▶ _WHAT THIS TASK INVOLVES_: Each line from the one containing "[00:15:21.80]" through the end of the entries below should be transcribed exactly, and no other line.

Dataset records:

"""

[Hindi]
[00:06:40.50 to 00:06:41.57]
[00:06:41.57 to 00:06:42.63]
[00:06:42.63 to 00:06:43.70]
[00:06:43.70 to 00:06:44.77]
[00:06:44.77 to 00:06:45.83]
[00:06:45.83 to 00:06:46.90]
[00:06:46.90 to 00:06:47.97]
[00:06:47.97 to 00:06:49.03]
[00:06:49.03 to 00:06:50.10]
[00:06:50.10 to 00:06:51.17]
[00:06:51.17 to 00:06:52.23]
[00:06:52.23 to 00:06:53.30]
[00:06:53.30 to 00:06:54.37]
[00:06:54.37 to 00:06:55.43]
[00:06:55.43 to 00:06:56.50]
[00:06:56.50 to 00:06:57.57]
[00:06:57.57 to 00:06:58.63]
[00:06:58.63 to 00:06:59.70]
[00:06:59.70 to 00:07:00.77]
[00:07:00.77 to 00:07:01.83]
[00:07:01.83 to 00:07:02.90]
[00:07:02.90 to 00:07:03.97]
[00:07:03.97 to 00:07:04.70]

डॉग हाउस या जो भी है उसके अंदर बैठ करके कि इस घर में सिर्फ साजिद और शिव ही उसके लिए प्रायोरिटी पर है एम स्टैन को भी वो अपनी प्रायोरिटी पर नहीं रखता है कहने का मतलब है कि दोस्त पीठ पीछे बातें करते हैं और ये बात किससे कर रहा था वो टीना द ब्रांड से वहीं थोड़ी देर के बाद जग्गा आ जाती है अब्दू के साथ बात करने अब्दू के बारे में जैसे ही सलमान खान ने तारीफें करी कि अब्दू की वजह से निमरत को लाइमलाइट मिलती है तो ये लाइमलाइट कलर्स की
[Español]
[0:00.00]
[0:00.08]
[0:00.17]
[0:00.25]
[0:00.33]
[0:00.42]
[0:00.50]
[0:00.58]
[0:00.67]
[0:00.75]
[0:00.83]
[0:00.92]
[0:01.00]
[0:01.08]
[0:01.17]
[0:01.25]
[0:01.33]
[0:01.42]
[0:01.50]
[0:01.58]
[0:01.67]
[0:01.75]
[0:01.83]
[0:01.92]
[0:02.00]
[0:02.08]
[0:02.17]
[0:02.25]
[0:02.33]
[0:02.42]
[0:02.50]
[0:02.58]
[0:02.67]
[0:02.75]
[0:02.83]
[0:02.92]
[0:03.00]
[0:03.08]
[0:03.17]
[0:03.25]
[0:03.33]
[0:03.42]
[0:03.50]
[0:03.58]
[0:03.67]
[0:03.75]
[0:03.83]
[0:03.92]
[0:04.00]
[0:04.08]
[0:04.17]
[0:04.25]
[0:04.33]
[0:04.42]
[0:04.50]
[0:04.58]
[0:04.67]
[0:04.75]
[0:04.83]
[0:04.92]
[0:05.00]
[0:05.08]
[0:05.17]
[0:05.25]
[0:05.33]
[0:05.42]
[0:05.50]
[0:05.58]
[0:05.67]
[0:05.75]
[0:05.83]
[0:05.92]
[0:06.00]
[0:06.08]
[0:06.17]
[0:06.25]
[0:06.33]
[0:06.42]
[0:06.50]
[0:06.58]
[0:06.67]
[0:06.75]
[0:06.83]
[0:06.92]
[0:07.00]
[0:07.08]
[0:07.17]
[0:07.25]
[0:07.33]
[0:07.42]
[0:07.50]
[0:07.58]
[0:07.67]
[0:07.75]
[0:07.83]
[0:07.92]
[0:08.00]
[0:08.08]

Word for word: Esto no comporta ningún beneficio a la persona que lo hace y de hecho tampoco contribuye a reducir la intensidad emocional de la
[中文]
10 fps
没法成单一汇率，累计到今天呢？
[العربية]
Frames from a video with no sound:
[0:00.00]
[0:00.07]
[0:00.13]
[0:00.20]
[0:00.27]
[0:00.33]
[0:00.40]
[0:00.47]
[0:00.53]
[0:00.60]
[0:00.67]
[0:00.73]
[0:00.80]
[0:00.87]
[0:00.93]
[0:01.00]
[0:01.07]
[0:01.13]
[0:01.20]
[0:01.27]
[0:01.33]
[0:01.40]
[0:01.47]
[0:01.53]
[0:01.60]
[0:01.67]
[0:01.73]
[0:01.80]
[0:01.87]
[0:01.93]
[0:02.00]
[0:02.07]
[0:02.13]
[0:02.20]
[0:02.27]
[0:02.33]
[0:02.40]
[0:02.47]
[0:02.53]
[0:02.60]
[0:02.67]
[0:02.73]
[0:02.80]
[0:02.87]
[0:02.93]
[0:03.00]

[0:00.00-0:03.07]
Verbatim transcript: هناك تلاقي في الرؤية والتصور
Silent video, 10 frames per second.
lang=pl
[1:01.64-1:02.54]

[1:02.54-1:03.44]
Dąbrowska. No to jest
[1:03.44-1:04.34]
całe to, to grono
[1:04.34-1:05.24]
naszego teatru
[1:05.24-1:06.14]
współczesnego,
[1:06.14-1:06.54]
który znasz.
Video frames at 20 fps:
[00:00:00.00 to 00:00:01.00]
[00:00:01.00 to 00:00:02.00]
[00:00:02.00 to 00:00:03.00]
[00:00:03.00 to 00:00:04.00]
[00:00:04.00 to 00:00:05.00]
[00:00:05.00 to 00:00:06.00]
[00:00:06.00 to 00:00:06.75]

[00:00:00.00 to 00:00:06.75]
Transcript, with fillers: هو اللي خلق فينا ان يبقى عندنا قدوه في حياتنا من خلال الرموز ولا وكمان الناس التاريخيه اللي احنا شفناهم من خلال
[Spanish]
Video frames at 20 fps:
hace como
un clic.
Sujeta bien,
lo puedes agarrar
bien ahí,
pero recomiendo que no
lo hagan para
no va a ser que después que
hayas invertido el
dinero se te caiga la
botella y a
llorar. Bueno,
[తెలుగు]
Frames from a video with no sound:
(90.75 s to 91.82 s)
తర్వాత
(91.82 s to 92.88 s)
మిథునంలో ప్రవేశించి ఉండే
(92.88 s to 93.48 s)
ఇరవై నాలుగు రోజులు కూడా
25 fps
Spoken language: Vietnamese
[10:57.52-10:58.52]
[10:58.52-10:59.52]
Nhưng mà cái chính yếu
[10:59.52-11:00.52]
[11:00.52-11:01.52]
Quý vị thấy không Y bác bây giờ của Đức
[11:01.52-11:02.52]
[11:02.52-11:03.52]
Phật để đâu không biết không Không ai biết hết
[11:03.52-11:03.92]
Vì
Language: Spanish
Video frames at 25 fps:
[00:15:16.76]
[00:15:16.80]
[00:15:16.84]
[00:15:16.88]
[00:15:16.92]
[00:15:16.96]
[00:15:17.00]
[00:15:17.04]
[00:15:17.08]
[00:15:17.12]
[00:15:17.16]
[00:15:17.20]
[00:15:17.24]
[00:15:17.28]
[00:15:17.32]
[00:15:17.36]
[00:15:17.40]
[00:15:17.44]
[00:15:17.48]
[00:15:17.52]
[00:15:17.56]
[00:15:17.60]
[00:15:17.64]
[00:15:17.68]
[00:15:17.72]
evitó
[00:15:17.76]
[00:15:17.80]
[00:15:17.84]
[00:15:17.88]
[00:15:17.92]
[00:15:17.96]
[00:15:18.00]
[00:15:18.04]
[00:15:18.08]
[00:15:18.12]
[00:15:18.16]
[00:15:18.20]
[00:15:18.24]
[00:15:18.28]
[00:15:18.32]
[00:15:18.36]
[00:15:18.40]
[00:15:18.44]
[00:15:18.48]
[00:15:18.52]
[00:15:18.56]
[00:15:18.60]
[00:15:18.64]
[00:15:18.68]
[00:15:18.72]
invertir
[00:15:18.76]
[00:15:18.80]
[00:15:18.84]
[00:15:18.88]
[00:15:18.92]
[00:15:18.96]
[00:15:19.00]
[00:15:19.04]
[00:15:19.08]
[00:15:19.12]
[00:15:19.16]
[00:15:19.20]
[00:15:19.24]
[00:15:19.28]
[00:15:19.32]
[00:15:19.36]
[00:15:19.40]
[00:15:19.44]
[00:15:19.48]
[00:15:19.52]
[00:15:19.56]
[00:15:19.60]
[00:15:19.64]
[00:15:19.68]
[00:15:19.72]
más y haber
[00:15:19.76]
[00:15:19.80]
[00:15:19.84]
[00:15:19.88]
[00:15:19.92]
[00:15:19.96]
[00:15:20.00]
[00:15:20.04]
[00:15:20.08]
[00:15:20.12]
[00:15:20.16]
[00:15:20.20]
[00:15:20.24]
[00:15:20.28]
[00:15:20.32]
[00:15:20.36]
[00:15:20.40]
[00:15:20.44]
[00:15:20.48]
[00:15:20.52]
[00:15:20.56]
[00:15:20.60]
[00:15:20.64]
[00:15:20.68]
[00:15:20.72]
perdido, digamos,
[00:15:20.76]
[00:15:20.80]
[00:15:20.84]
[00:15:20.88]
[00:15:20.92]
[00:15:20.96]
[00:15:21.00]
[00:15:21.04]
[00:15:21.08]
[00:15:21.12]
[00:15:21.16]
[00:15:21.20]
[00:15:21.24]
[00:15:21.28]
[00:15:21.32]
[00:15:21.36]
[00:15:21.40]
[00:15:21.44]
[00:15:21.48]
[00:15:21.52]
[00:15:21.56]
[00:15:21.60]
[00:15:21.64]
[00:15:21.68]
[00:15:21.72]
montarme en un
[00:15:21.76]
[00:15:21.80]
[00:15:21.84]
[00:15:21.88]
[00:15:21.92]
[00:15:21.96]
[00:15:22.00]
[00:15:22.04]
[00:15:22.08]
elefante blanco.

"""

▶ _SOLUTION_:
[00:15:21.80]
[00:15:21.84]
[00:15:21.88]
[00:15:21.92]
[00:15:21.96]
[00:15:22.00]
[00:15:22.04]
[00:15:22.08]
elefante blanco.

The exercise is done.